Kern sieht Ende der Debatte
Zuvor hatte Bundeskanzler Christian Kern am Dienstag nach einem zweistündigen interreligiösen Dialog mit Vertretern von 16 anerkannten Religionsgemeinschaften vor Pressevertretern auch zur Frage der religiösen Symbole im öffentlichen Raum Stellung genommen. Die Bundesregierung habe sich darauf verständigt, dass es religiöse Neutralität geben soll, wenn der Staat in Form von Richtern oder Exekutivbeamten auftritt, erinnerte Kern an eine entsprechende Passage aus dem vor wenigen Wochen vorgestellten aktualisierten Arbeitsübereinkommen der SPÖ-ÖVP-Koalition. Das Thema werde nicht Gegenstand eines Gesetzes sein, da es bereits einschlägige Bekleidungsvorschriften gebe, die die einzelnen zuständigen Minister am Verordnungsweg regeln könnten. "Damit ist diese Debatte auch an einem Punkt angelangt, wo ich der Auffassung bin, dass man hier Halt machen sollte und das Notwendige damit beschlossen hat", sagte Kern wörtlich.
In den vergangenen Tagen hatte es sowohl vonseiten der Richtervereinigung als auch durch die NEOS weitergehende öffentliche Vorstöße zu religiösen Symbolen bei Gericht gegeben. Richtervereinigungs-Präsident Werner Zinkl forderte in einem Interview mit der Austria Presse Agentur (APA) nicht nur eine gesetzliche Regelung zur Amtskleidung, die ein neutrales Erscheinungsbild von Richtern und Staatsanwälten sicherstellt. Er plädierte auch dafür, verbliebene Möglichkeiten zur Leistung eines religiösen Eides in Zivilprozessen und damit die letzten Kreuze und andere Religionssymbole aus dem Gerichtssaal zu entfernen.
Zinkl wird diese Forderungen nach eigenen Angaben bei einem Gespräch der Richtervereinigung mit Justizminister Brandstetter am kommenden Freitag vorbringen.
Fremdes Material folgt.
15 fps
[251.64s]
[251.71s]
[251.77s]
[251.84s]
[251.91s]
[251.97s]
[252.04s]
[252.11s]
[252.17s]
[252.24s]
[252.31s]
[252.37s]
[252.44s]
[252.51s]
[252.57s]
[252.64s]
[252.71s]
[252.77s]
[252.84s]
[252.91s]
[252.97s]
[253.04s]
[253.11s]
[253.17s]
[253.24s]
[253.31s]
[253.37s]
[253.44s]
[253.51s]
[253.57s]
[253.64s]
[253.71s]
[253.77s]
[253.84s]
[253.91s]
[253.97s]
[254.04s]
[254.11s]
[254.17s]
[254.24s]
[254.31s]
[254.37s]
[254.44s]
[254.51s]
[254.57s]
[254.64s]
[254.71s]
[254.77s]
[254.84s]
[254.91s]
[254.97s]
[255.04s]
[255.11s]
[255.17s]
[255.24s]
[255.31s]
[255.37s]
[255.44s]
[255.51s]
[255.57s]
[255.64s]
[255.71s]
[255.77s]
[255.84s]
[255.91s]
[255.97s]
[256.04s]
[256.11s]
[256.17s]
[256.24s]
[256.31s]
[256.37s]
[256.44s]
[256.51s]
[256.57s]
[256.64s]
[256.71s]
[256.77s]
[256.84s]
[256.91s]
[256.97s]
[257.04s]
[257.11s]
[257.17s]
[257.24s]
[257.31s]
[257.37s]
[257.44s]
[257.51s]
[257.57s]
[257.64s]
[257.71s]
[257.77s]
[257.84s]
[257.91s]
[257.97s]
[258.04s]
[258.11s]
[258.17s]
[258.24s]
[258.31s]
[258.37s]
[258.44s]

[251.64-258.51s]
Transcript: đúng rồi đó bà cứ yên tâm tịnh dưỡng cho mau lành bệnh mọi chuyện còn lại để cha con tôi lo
Der Minister erklärte bisher, er sehe keinen Bedarf für weitere Bekleidungsvorschriften, weil Richtern und Staatsanwälten in Ausübung der hoheitlichen Funktion ohnehin Talar und Barett vorgeschrieben seien. "In der christlichen Kultur ist man Kreuze gewöhnt. Deshalb hat ein Kreuz in einem Verhandlungssaal bei uns keinen Auffälligkeitswert - im Gegensatz zu Kopftuch oder Kippa bei Amtsträgern. Das darf man nicht vermengen", wurde Brandstetter vor einigen Wochen vom "Kurier" zitiert. Auf Kathpress-Anfrage wollte das Ministerium am Mittwoch vorerst keine weitere Stellungnahme abgeben, sondern zuerst das Gespräch mit der Richtervereinigung abwarten.
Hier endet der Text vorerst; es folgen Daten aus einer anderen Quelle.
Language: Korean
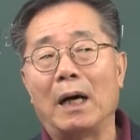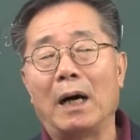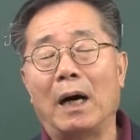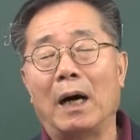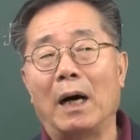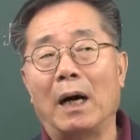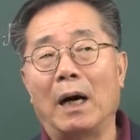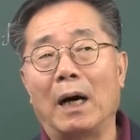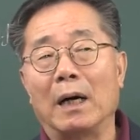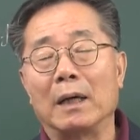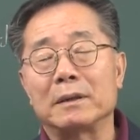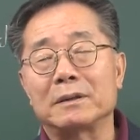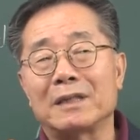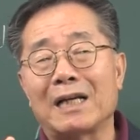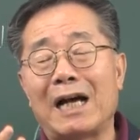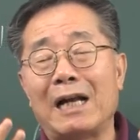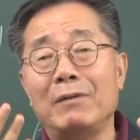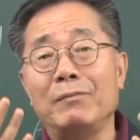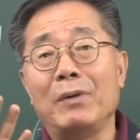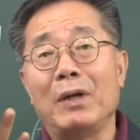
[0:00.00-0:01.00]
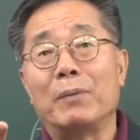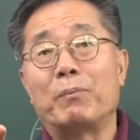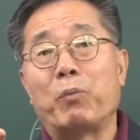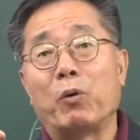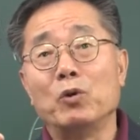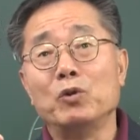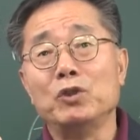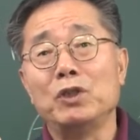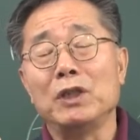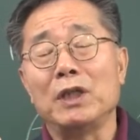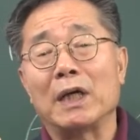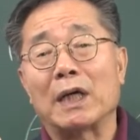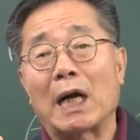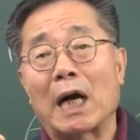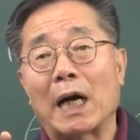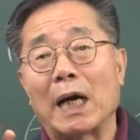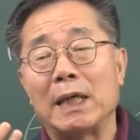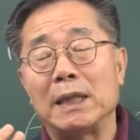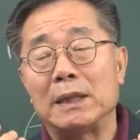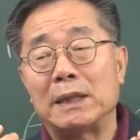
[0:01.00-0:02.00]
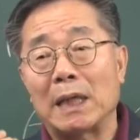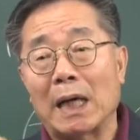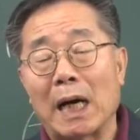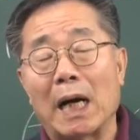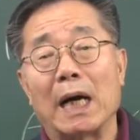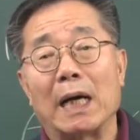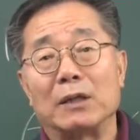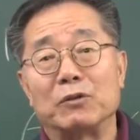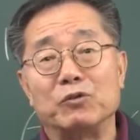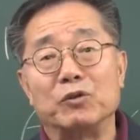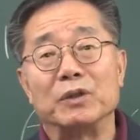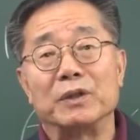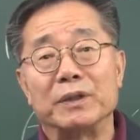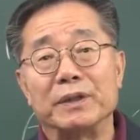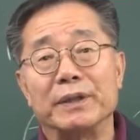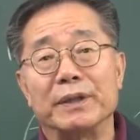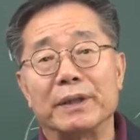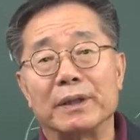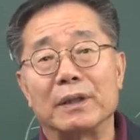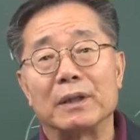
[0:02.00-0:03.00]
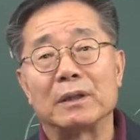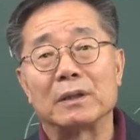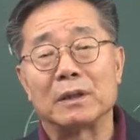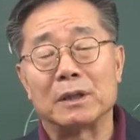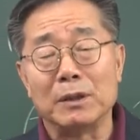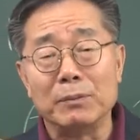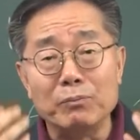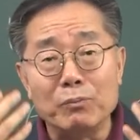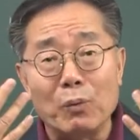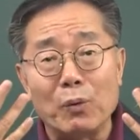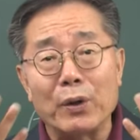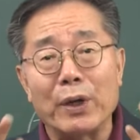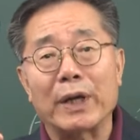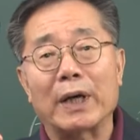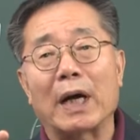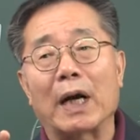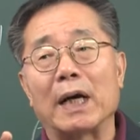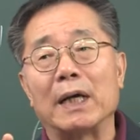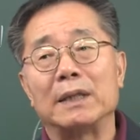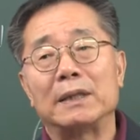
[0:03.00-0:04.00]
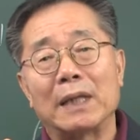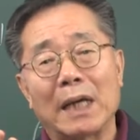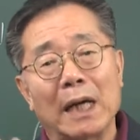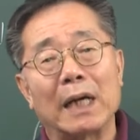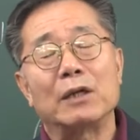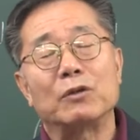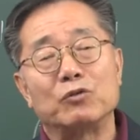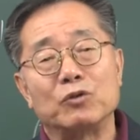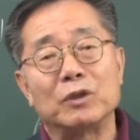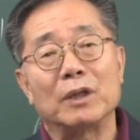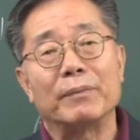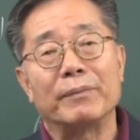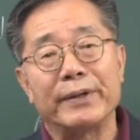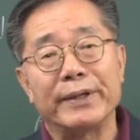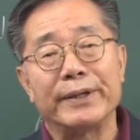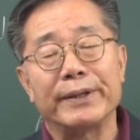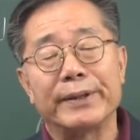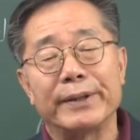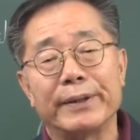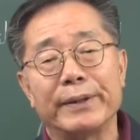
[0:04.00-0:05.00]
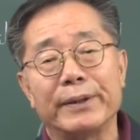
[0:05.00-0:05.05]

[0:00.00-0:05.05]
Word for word: 아, 삶의 본질에 가까이 다가갈 수 있는 거야 근본에 가까이 다가갈 수 있단 말이야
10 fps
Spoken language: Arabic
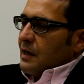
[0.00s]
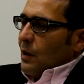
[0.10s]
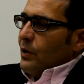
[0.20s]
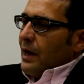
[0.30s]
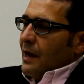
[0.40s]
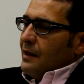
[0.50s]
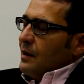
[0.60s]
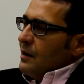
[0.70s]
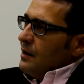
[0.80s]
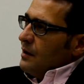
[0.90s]
كون هذا
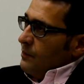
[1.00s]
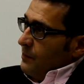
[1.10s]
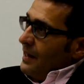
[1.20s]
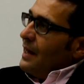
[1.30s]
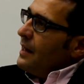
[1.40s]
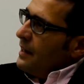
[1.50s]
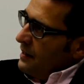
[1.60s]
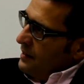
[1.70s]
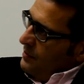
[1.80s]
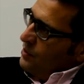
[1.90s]
البناء
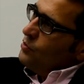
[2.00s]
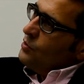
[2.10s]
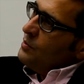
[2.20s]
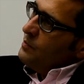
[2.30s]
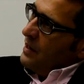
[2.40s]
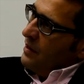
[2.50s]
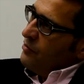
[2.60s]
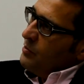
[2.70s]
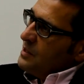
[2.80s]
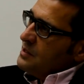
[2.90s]
اللي بده ينبنى
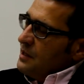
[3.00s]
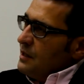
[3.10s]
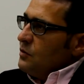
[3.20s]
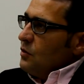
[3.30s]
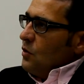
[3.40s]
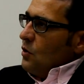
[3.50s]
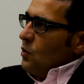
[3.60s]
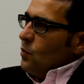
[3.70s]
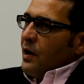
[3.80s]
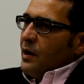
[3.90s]
في بير زيت
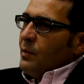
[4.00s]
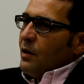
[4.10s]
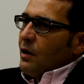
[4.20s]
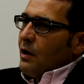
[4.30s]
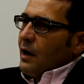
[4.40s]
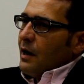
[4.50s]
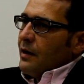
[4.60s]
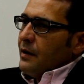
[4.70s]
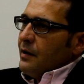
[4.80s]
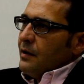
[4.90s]
هو عبارة
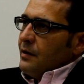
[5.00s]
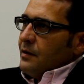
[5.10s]
عن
Die NEOS kündigten indes Nationalrats-Anträge zu diesen Themen an. "Wir fordern ein neutrales Erscheinungsbild von Richtern und Staatsanwälten und wollen auch Kreuze und andere Religionssymbole aus dem Gerichtssaal verbannen", sagte der Abgeordnete Nikolaus Scherak zur APA. Das solle nicht nur für Richter und Staatsanwälte gelten, sondern auch für Laienrichter, also Schöffen und Geschworene.